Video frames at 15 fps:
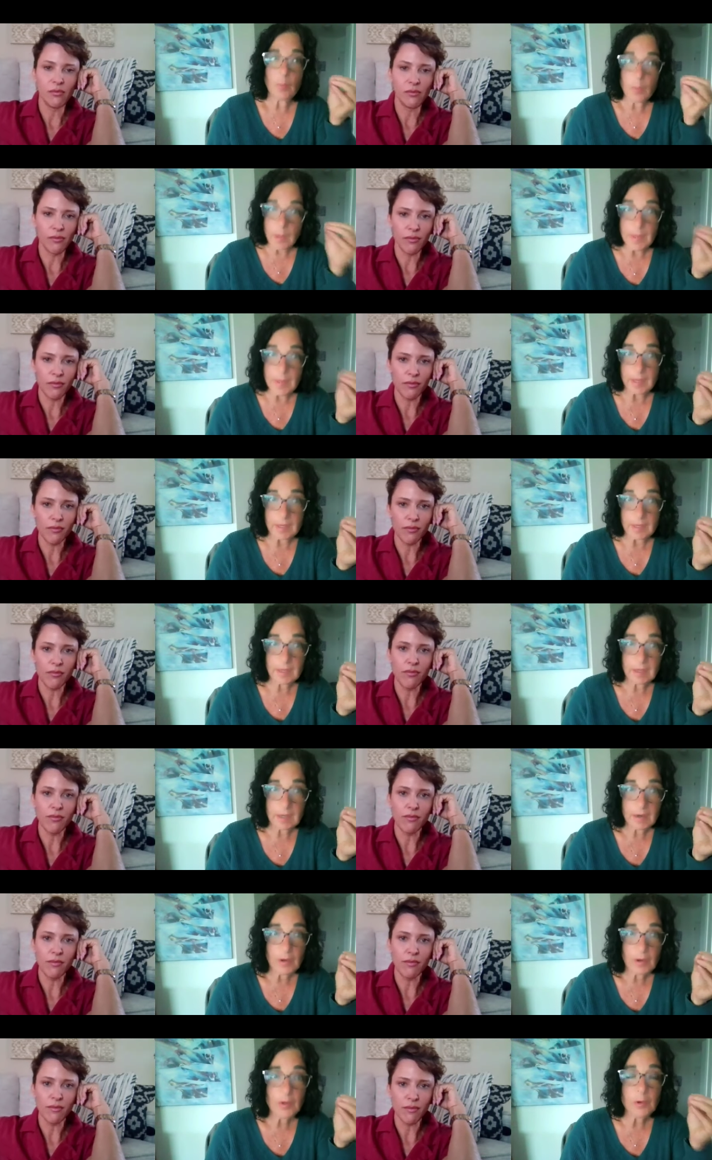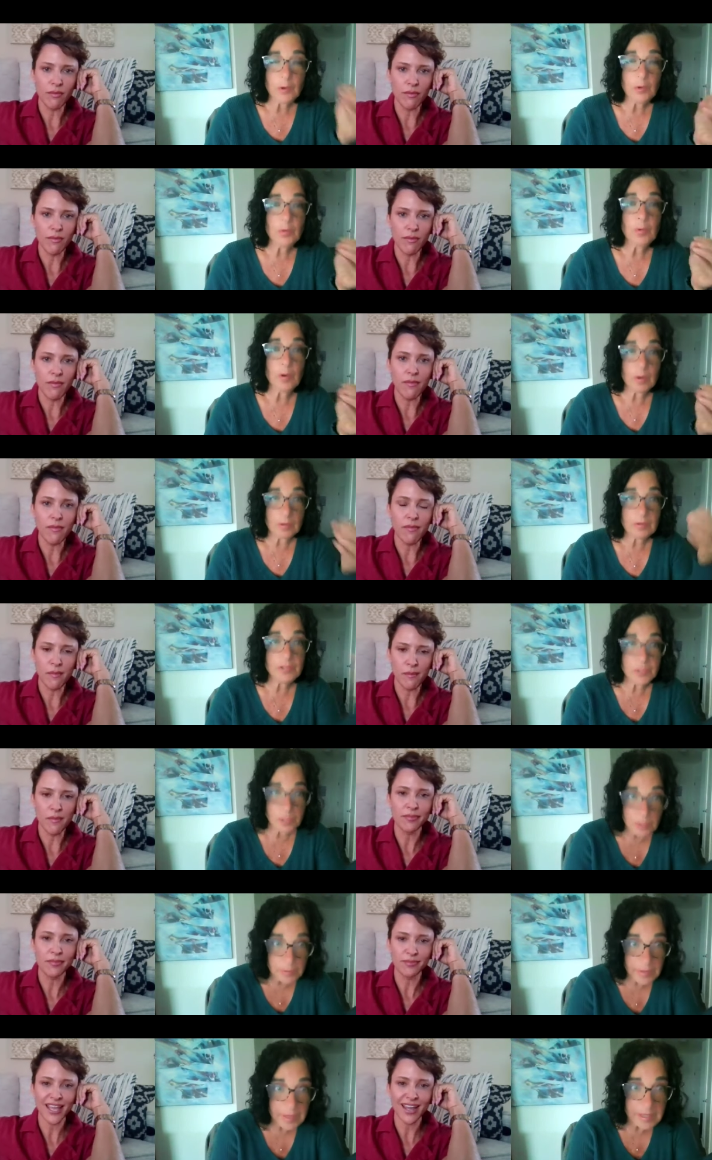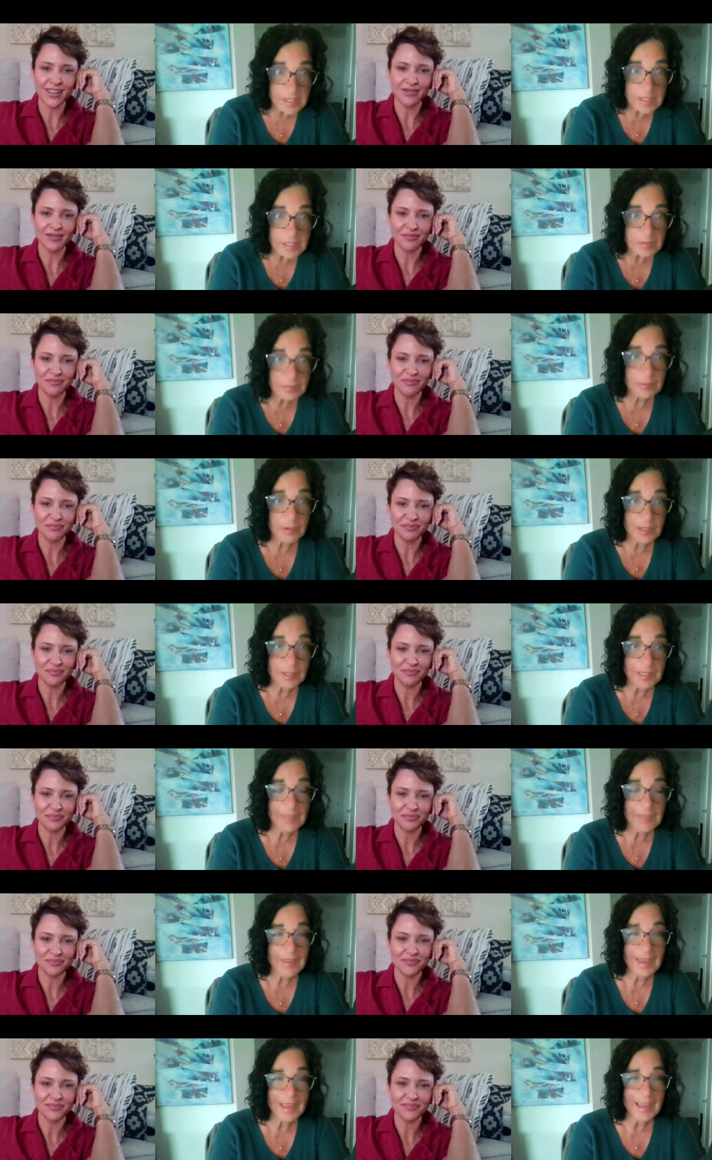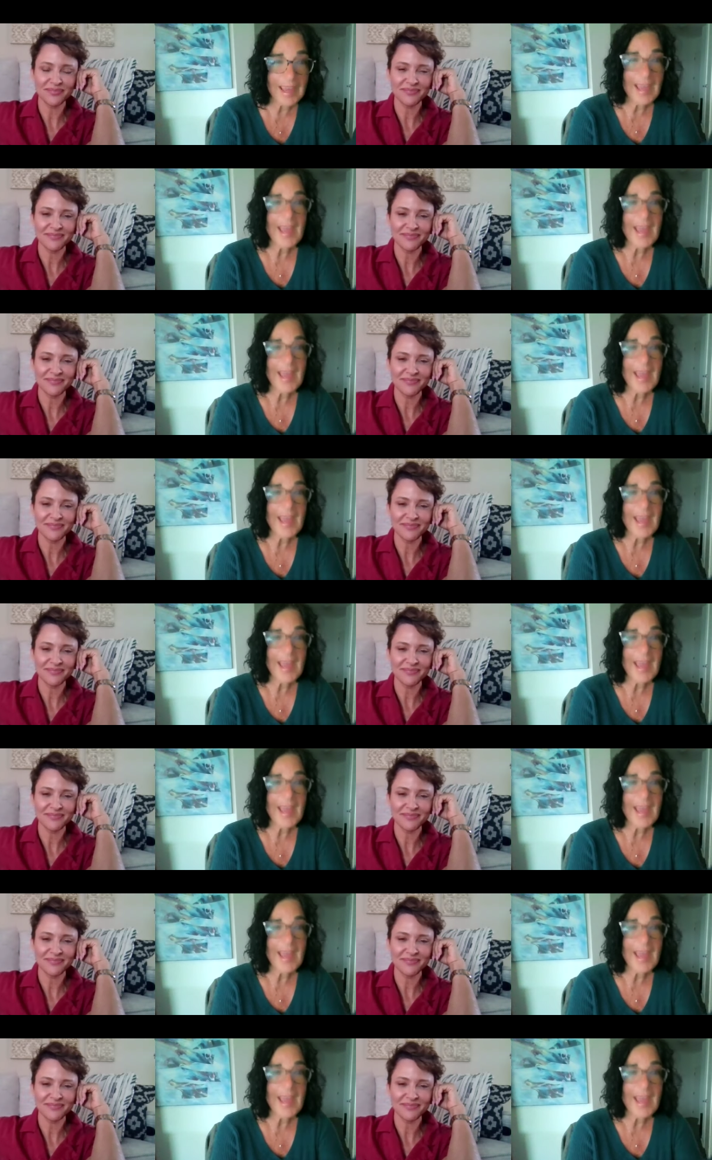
Speaker 1: women who do this for a living.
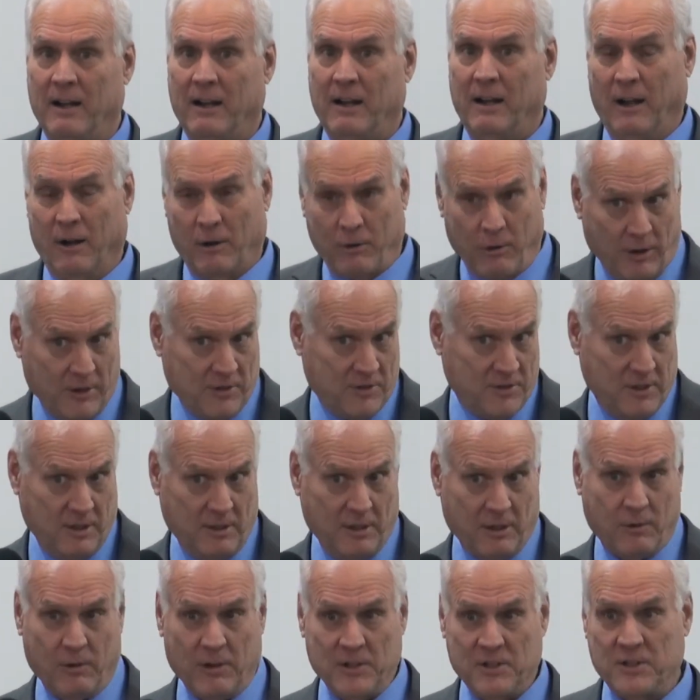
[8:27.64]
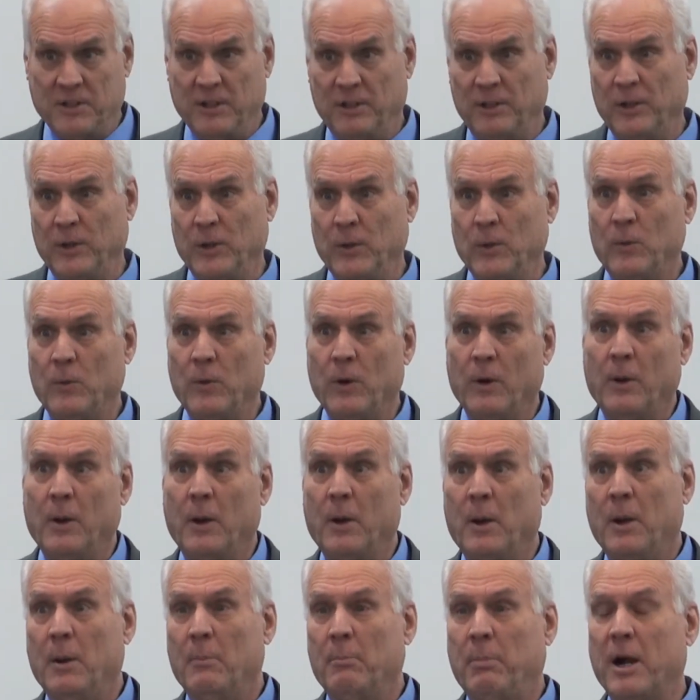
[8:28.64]
a Christian, a Christian who
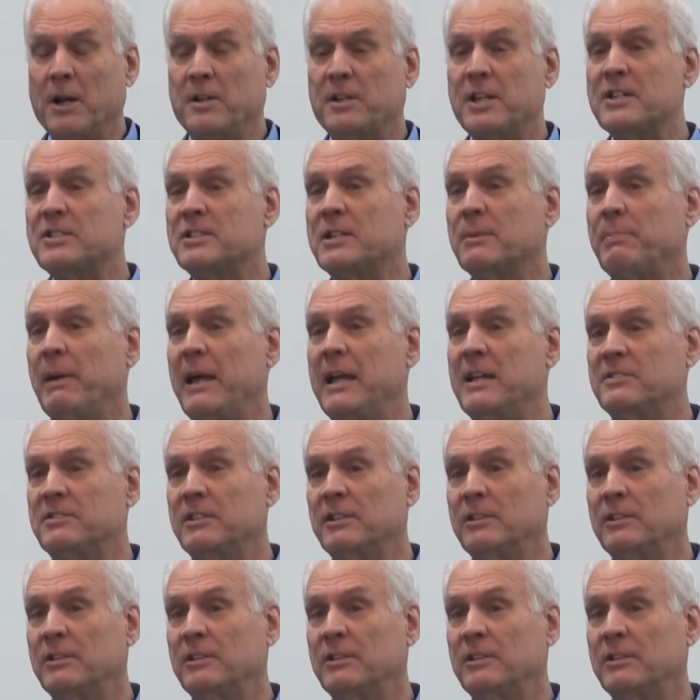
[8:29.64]
participates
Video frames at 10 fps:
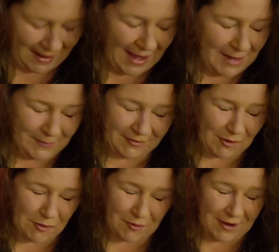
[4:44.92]
I am
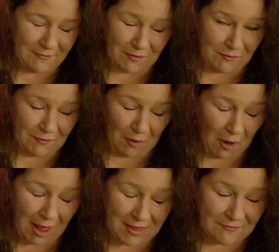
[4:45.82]
so grateful for
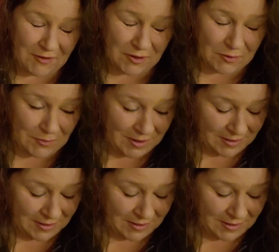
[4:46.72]
all of you.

Task: The expected answer is the listing above, duplicated exactly, with its pictures removed.

Answer below:
Video frames at 15 fps:
Speaker 1: women who do this for a living.
[8:27.64]
[8:28.64]
a Christian, a Christian who
[8:29.64]
participates
Video frames at 10 fps:
[4:44.92]
I am
[4:45.82]
so grateful for
[4:46.72]
all of you.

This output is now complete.